Faheem, by contrast, identifies both the student’s level and the context of the question before responding. It determines whether the student is asking a question while taking an exam, doing homework, or trying to understand the difference between two concepts. We achieved this by building a knowledge base that consists of described relationships between data points, rather than just simple embeddings. This allows the LLM to provide verified, curriculum-aligned answers tailored to the student’s specific situation.
EnterpriseAM: Is Faheem tied to a specific AI model, and how do you handle potential service disruptions from providers like OpenAI or Google?
MG: Faheem is LLM-agnostic, meaning we can work with GPT, Gemini, or even smaller language models. The secret recipe is our internal knowledge base. We use LLMs primarily to humanize answers retrieved from our verified data, rather than relying on the LLM to provide the core information. Because the know-how is in the knowledge base itself, we can adapt quickly and switch between models if a provider experiences a disruption.
EnterpriseAM: Is it feasible to run these models on your local servers, and what are the cost implications of doing so?
MG: It is feasible, and we have already experimented with AI sovereignty. At the last ICT conference, we successfully ran Faheem on a local machine, where it responded using a local LLM. The choice between local servers and cloud APIs depends heavily on utilization.
EnterpriseAM: What’s next for Faheem?
MG: There are two important features that will be released soon. The first is Scan and Solve, which will allow students to scan anything from the curriculum — and I mean anything: a question, an article, etc. — for Faheem to break it down for them.
The other feature is Smartboard, which is a highly interactive service that uses voice, visuals, and text to explain a certain topic. It will simulate a real teacher’s explanation, using both colloquial Arabic and English, and allow the student to interrupt with questions or requests for further elaboration at any point. Apart from these two features, we are working on integrating the IG curriculum into the app.
EnterpriseAM: How can Faheem assist government policymakers in understanding the educational landscape?

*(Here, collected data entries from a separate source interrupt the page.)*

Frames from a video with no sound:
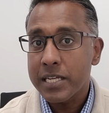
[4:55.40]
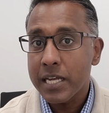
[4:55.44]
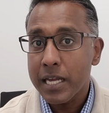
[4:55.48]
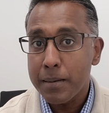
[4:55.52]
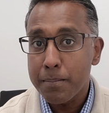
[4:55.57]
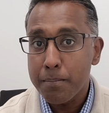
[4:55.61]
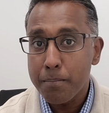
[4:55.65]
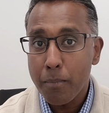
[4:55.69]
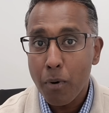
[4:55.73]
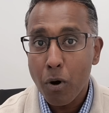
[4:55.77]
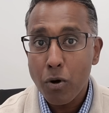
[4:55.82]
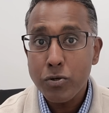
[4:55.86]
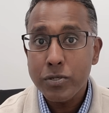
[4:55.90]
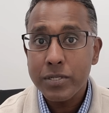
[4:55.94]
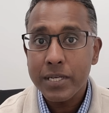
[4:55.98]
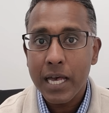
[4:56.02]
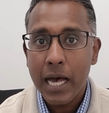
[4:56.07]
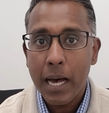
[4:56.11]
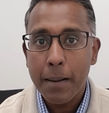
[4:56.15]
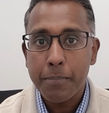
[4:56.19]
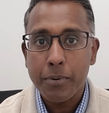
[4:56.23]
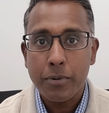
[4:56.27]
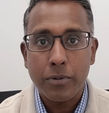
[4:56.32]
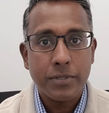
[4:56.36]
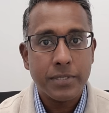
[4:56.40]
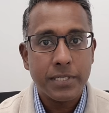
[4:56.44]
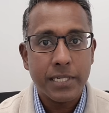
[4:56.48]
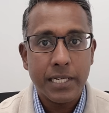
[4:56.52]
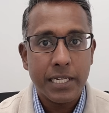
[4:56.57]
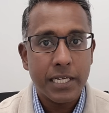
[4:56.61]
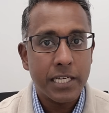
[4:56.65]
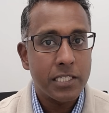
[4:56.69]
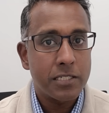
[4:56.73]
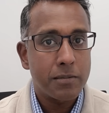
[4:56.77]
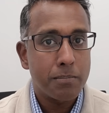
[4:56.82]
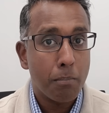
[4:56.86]
in most capital
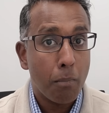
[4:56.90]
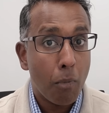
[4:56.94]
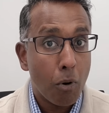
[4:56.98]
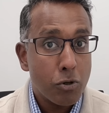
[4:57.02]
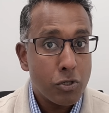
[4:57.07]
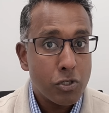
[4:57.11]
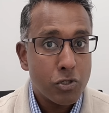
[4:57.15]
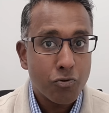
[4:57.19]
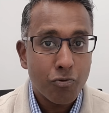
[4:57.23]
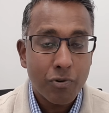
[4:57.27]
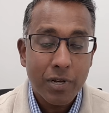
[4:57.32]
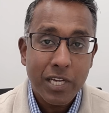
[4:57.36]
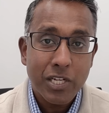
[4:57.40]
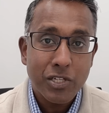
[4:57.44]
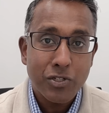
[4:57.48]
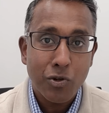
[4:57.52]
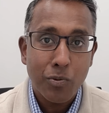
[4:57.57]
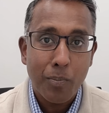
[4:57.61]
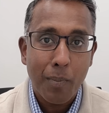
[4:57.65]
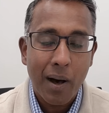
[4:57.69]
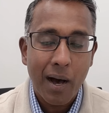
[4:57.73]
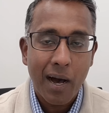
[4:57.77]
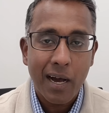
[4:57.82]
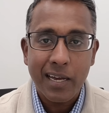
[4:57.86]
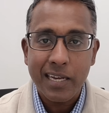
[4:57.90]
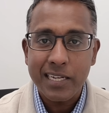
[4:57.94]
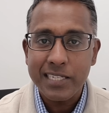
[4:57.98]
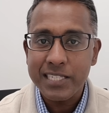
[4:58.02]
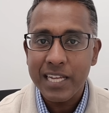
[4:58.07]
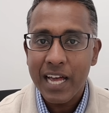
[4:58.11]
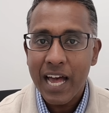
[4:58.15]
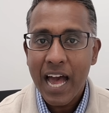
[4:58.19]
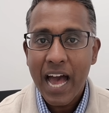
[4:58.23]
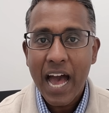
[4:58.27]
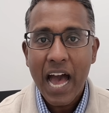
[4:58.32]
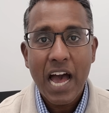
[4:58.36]
cities, most regional markets
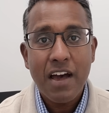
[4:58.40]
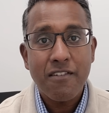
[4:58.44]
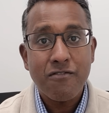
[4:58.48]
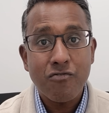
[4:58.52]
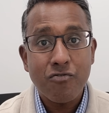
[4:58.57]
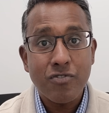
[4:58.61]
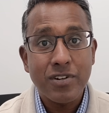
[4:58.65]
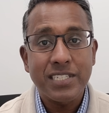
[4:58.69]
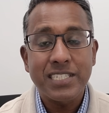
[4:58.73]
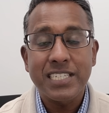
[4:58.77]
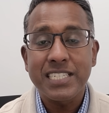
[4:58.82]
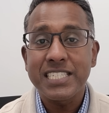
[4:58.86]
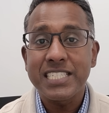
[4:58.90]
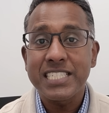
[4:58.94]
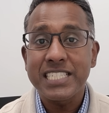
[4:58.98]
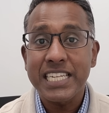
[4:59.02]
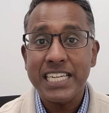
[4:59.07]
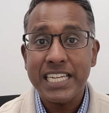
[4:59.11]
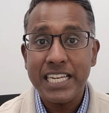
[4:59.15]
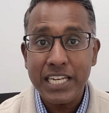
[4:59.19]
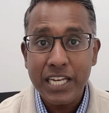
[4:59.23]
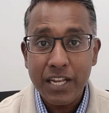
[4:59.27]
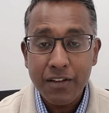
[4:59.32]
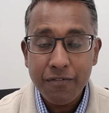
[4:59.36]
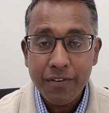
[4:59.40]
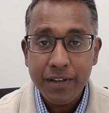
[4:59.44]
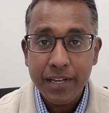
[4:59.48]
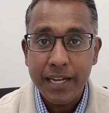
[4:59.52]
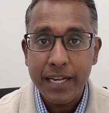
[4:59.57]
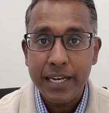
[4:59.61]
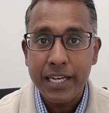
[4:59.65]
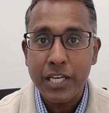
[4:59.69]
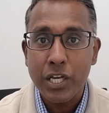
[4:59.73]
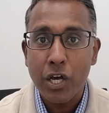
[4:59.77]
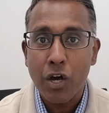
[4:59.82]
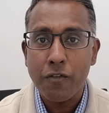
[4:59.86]
have risen
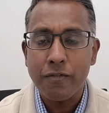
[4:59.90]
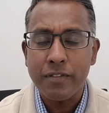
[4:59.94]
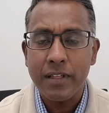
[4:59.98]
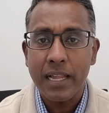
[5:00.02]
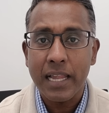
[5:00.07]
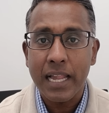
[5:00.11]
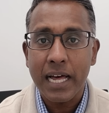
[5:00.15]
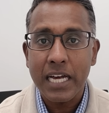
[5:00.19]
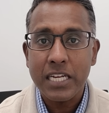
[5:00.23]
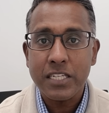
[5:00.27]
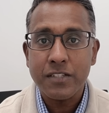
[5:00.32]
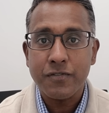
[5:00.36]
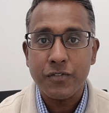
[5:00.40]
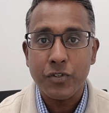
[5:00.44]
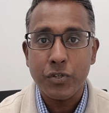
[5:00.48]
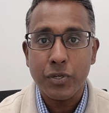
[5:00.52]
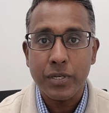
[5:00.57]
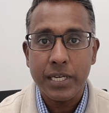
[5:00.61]
significantly over the last few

MG: It helps them significantly. We produce reports showing how a student’s performance has adapted or improved since they began using Faheem, including their specific answers and grades. This data helps the Education Ministry by providing analytics and insights that can help guide investment and policy decisions.
EnterpriseAM: Does the AI operate entirely independently, or is there a human element involved in the quality control of educational content?
MG: Humans play a major role. To build our knowledge base, we enlisted real teachers to perform validation and auditing. This ensures that the content the AI provides is verified and strictly aligned with the curriculum.